Step 2: The nurse should address the immediate concerns - fever and pain. Tylenol helps reduce fever and pain.
Step 3: The incision healing well indicates no immediate surgical intervention required.
Step 4: Continuing pain medication ensures comfort until next visit.
Step 5: Blood tests for infection are not urgent; they can be done at the next visit if symptoms persist.
Summary:
A: Immediate blood draw is not necessary without a clear indication of sepsis.

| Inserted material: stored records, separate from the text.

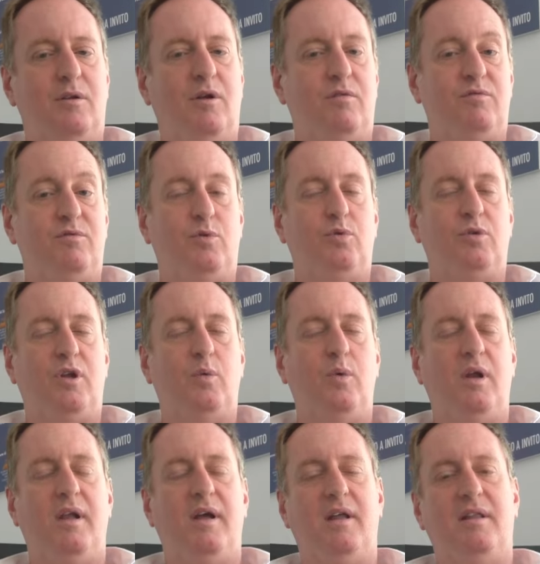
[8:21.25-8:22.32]
oh, tutti
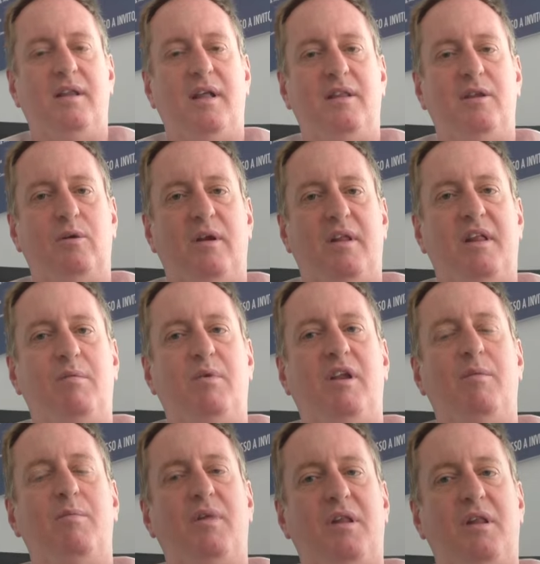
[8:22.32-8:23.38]
quelli che tentano l'esame
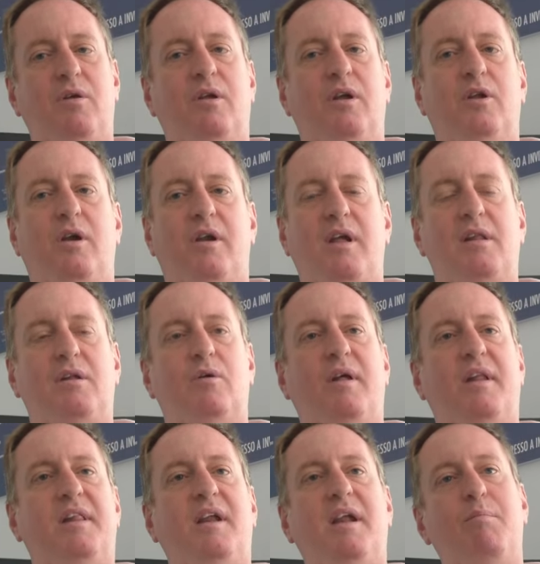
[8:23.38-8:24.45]
di ammissione e non riescono
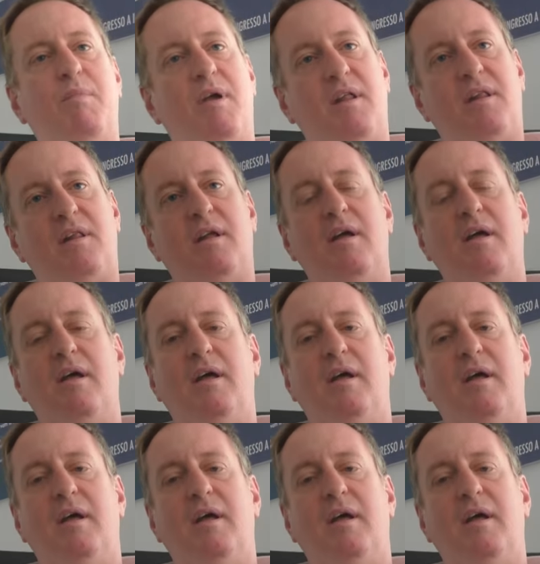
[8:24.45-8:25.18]
a essere ammessiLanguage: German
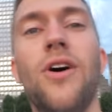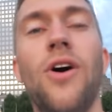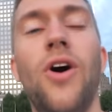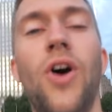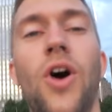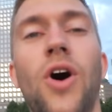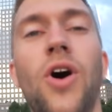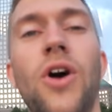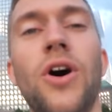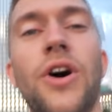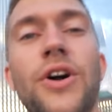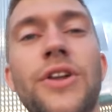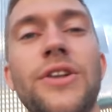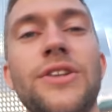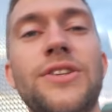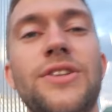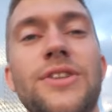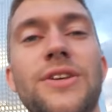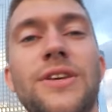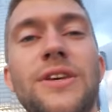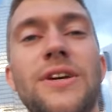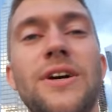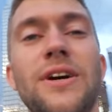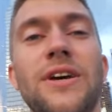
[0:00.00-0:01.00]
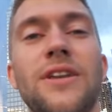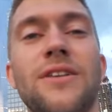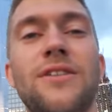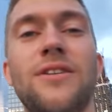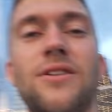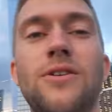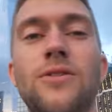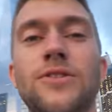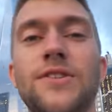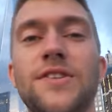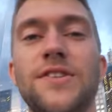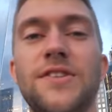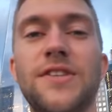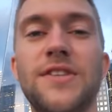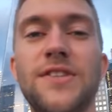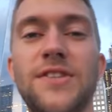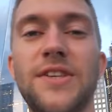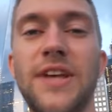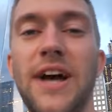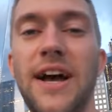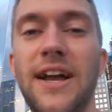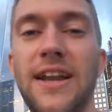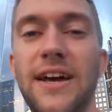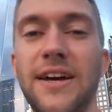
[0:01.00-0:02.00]
Und hier hinter uns ist die
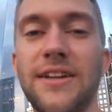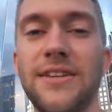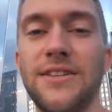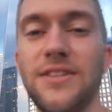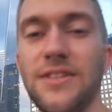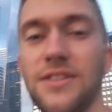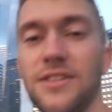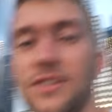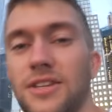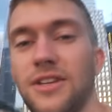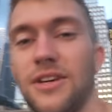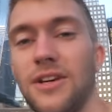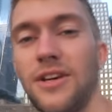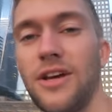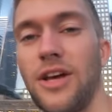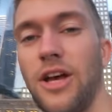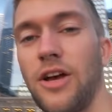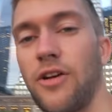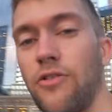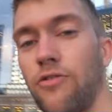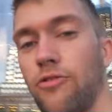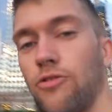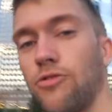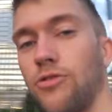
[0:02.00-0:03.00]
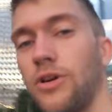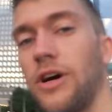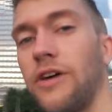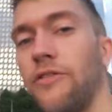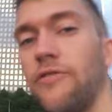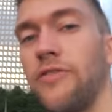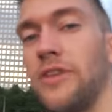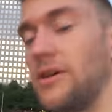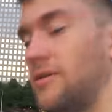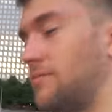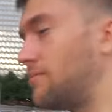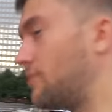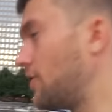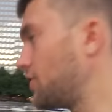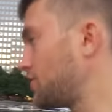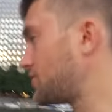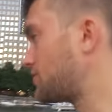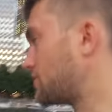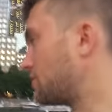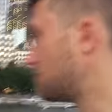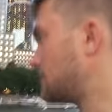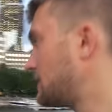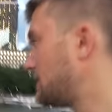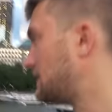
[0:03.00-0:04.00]
Skyline, die ich fotografieren
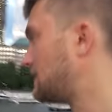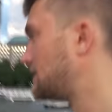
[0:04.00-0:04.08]
möchte.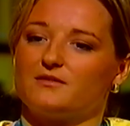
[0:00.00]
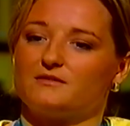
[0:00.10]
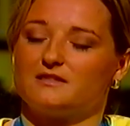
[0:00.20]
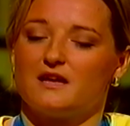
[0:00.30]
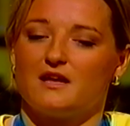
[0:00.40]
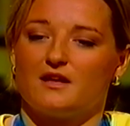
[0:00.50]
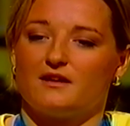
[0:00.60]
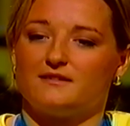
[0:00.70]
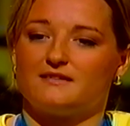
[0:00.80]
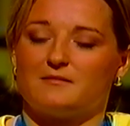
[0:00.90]
Und
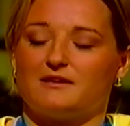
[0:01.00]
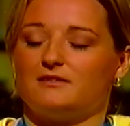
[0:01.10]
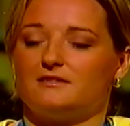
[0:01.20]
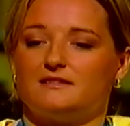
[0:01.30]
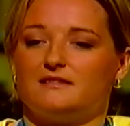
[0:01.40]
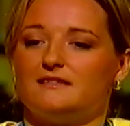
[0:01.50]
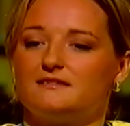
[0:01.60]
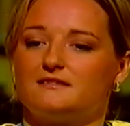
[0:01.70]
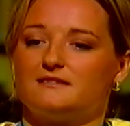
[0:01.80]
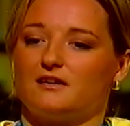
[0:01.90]
ich sage mal, noch nicht
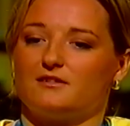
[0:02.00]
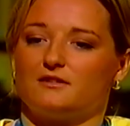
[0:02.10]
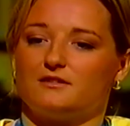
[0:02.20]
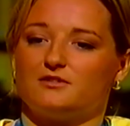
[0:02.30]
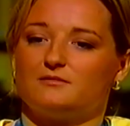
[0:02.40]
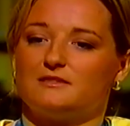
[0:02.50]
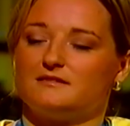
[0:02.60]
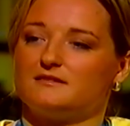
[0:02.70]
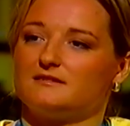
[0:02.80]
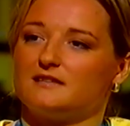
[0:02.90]
nächstes Jahr, noch nicht
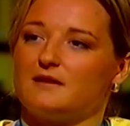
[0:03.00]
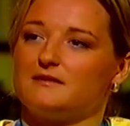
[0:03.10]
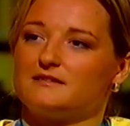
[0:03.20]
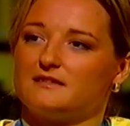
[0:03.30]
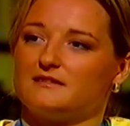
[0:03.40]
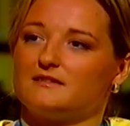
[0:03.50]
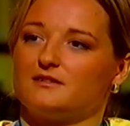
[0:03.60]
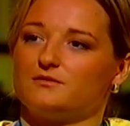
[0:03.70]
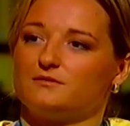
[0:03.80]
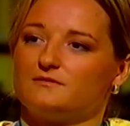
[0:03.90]
übernächstes Jahr, weil ich denke
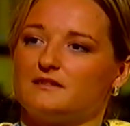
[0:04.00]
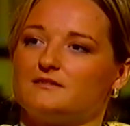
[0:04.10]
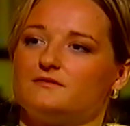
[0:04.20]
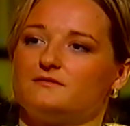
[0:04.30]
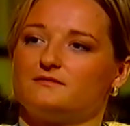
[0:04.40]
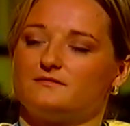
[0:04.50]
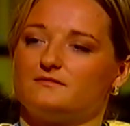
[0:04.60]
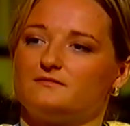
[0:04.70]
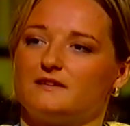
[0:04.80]
dann irgendwann ja.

B: Resting more won't address the infection; waiting a few days can worsen the condition.
C: Normal postoperative pain doesn't include fever and foul-smelling lochia; waiting for the 6-week checkup is risky.
A woman who is 4 hours postpartum ambulates to the bathroom and suddenly has a large gush of lochia rubra. The nurse 's first action should be to:
- A. Determine whether the bleeding slows to normal or remains as a large volume.
- B. Observe vital signs for signs of hypovolemic shock.
- C. Check to see what her previous lochia flow has been.
- D. Identify the type of pain relief that was given when she was in labor.
Correct Answer: A
Rationale: The nurse should first determine whether the bleeding slows or continues to be excessive, as it may be a normal occurrence post-ambulation or indicative of a complication.